Take steps to keep indoor air as clean as possible.

  • If smoke levels are high, try to avoid using anything that burns, such as wood fireplaces, gas logs, gas stoves – and even candles!
  • Don’t vacuum. That stirs up particles already inside your home.
  • Don’t smoke inside. Smoking puts even more pollution in your lungs, and in the lungs of people around you.
  • Run your air conditioner if you have one. Be sure to keep the fresh air intake closed and the filter clean to prevent bringing additional smoke inside.

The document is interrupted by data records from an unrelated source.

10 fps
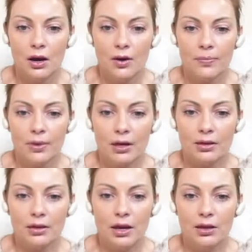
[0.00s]
um,
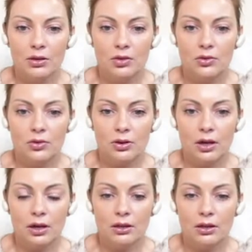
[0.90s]
and then you
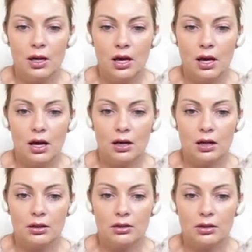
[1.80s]
can
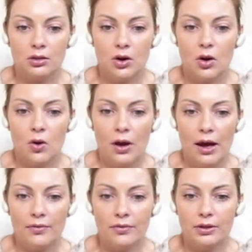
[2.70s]
uh, control
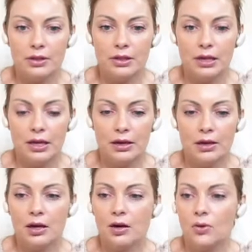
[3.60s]

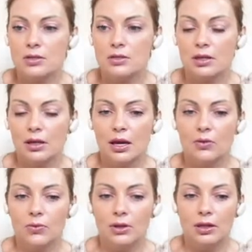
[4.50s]
everything once
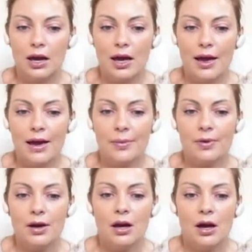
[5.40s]
again with the
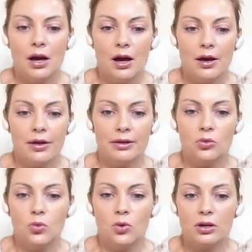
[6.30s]
app. Uh,
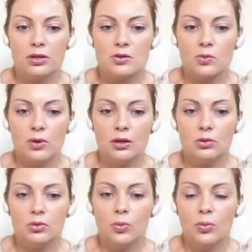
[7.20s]
it works
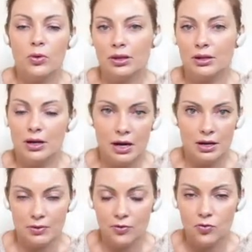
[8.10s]
with a
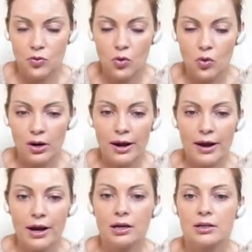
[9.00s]
2.4
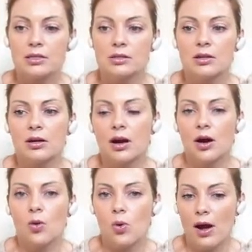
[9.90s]
uh, hertz
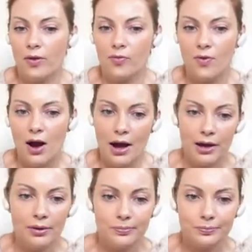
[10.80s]
uh,
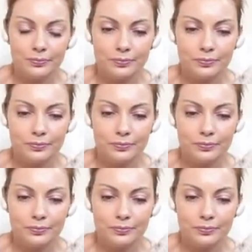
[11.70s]
Wi-Fi.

  • Use HEPA air filters or MERV-13 filters or higher in your HVAC system.
  • Use a portable air cleaner designed to reduce particles indoors. Follow guidance size or # of units (or size of units) needed per area. Capacity to filter an area is important.
  • Note: If you don’t have an air conditioner, staying inside with the windows closed may be dangerous in extremely hot weather. In these cases, seek alternative shelter. Libraries, malls, and other air conditioned buildings are good options. In some extreme heat situations, the City of Cambridge may also set up cooling shelters.

If you have heart or lung disease, if you are an older adult, or if you have children, talk with your doctor about whether and when you should leave the area. When smoke is heavy for a prolonged period of time, fine particles can build up indoors, even though you may not be able to see them.